Стёкла мокрые плачут к вечеру,
Печка топится – дым к земле.
Чтиво кончилось, делать нечего,
Скука скучная – всё к Зиме…

Верстовой…

Не удержишь, вдаль бегут лета —
Вот ещё засечка на пороге…
Праздники? – по мне, так ерунда, —
Глянь – вон столб свалили у дороги!
Верстовой – как помню, всё стоял…
Надо ж, помешал ведь идиотам!
Помню, как грибы здесь собирал —
Я тогда в лесу ещё работал…
Нет таких столбов уже нигде —
Это был последний из эпохи.
Цифры, словно тени на звезде,
Выцвели… и вырезано – «Лёха».
Батю звали Лёхой в те года,
И погиб он здесь неподалёку.
Я когда бывал здесь, то всегда
Навещал и столбик одинокий.
Вот теперь к кому тут заезжать —
Не к чему прижаться после леса…
А лета бегут – не удержать,
По дорогам пыльным куролеся.
Вскоре отпылит и этот год —
Вот ещё засечка на пороге.
Что там ждёт – ухаб иль поворот?
А столба не будет у дороги…

Дым растёкся над рекою…

Дым растёкся над рекою и осокою,
Тлеет вяло на углях сырой пенёк,
На соломе, под сосною кособокою
Спит, укутавшись в фуфайку паренёк.
Целый день пескарь наживку игнорировал,
А под вечер, словно сорванный с цепи,
Стал хватать на хлеб – а брали всё солидные,
Сантиметров аж почти до двадцати.
Мамка ищет битый час – поди волнуется,
А он дрыхнет, улыбается во сне.
Вот задаст, когда найдёт – век не забудется,
Спать не будет дня четыре на спине.
Там во сне поди берут сомы пудовые,
Да лещи по «три-с-полтиной» и судак —
Улыбается малец – сны снятся добрые,
Подсекает, да не вытащить никак…
Мамка тихо подошла, присела рядышком,
– Как на папку-то похож – ни дать-ни взять. —
Шевельнула угольки в кострище колышком,
– Наловился, у костра уснул опять.
Накидала ивняка на пень дымящийся,
Подпихнула берестину под него,
– Не замёрзнем, а домой уж не потащимся. —
Прилегла, обняв сыночка своего.
Дым растёкся над рекою и осокою,
Разгорелся на углях сырой пенёк.
На соломе, под сосною кособокою,
Мамка спит, а рядом с ней её сынок…

Я пришлю тебе осень…

Я пришлю тебе осень
Не в письме – бандеролью,
Ту, далёкую – в просинь,
Где мы были с тобою.
Где тебя провожал я…
Адрес тот же?
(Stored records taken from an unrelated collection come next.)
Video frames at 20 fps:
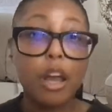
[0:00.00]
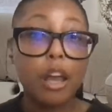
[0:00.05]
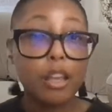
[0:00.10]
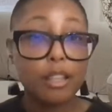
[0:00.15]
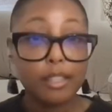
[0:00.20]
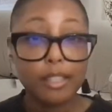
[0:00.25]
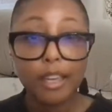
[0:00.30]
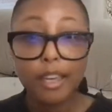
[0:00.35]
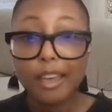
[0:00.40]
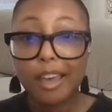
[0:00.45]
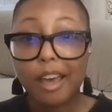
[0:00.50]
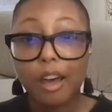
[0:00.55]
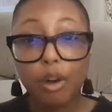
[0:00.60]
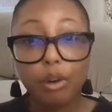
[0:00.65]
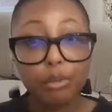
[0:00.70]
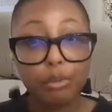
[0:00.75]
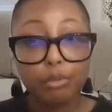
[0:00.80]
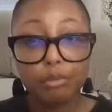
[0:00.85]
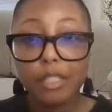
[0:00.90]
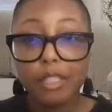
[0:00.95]
say,
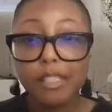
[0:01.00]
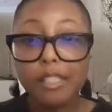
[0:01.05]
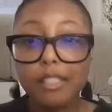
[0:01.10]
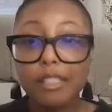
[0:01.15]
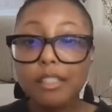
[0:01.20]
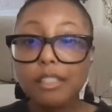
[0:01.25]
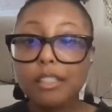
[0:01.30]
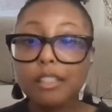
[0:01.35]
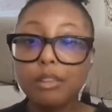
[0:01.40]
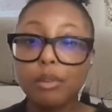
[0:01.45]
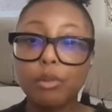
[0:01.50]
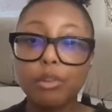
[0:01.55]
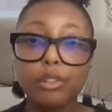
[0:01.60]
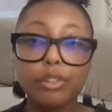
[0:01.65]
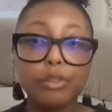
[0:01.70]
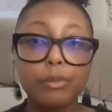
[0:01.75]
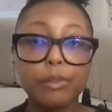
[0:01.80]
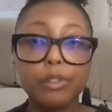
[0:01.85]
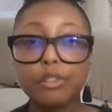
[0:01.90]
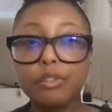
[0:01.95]
health reasons or
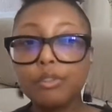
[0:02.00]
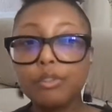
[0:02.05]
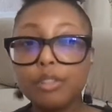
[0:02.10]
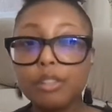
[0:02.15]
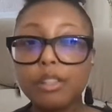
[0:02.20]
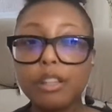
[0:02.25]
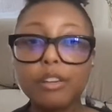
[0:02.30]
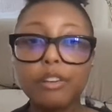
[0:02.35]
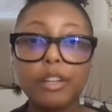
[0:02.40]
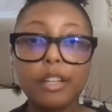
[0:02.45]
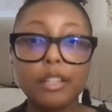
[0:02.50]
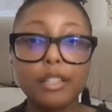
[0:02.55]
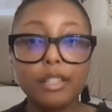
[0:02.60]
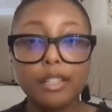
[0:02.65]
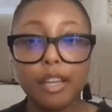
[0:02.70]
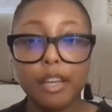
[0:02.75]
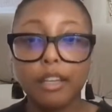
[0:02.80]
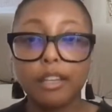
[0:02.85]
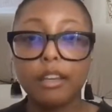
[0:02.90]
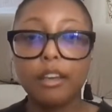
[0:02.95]
to reduce their
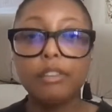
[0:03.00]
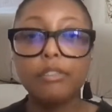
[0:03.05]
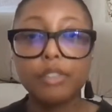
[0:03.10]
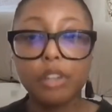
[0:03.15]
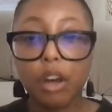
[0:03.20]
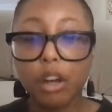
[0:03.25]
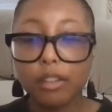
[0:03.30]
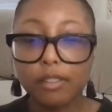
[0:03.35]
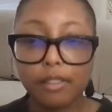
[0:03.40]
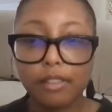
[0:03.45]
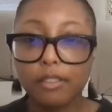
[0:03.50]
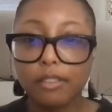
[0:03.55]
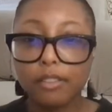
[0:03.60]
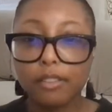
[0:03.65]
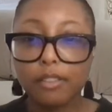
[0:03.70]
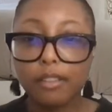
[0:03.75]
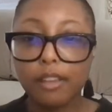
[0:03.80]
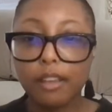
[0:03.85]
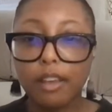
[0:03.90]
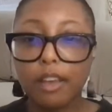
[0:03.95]
intake of
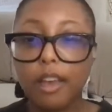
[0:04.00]
toxins.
Я помню.
Где когда-то желали
Быть навеки с тобою.
Я букет из кленовых
Тебе листьев отправлю —
Тех, бордово-палёных…
Помнишь, как мы играли?
Помнишь, как запускали
По реке наши звёзды? —
Мы тогда и не знали,
Что разлуки так слёзны…
Я пришлю тебе дождик —
Соберу его капли,
Погрусти со мной тоже —
Не дожди виноваты.
Не ветра, не морозы —
Сами портим погоду…
Я пришлю тебе розы
За ушедшие годы.
Я пришлю тебе зиму
И рассветы, и лето…
И немую картину,
И письмо без ответа.
Не пиши мне – не надо,
Пусть останется осень,
Лишь она мне отрадна,
Только с ней довелось мне…
Только с нею спокойно —
Листья в вальсе кружатся
И прощаясь достойно,
Мне под ноги ложатся…

За рекою село

За рекою село. Ветер, странник гулящий,
Воет в трубах сырых и гудит в проводах.
Сто эпох и одна, что была настоящей,
Что цвела, а сейчас, лишь остовы в кустах.
Чемоданы, хламьё, самоварная зелень,
Битый чешский фарфор, старый фото-альбом…
Чёрно-белый портрет на стене серо-белой,
Словно страж стережёт покосившийся дом.
Сто эпох и одна – с фотографий истёртых,
В двадцать первый наш век, с укоризной глядят
Деды наших отцов на потомков упёртых,
Словно просят вернуть все эпохи назад.
Словно просят вернуть старых улиц названья,
И с колоннами клуб – наш родной «коллизей»
И, фонтанчик с водой питьевою, из камня,
И кино про простых, очень добрых людей…
Сто эпох и одна – ветер стыло взвывает,
На погосте скосились немые кресты.
За рекою село – не оно зарастает,
А эпохи стирают с настоящим мосты…

Встречались Художник и…

Встречались Художник и Осень под сенью кленовой,
Гуляли под старым зонтом, отбивая свой шаг.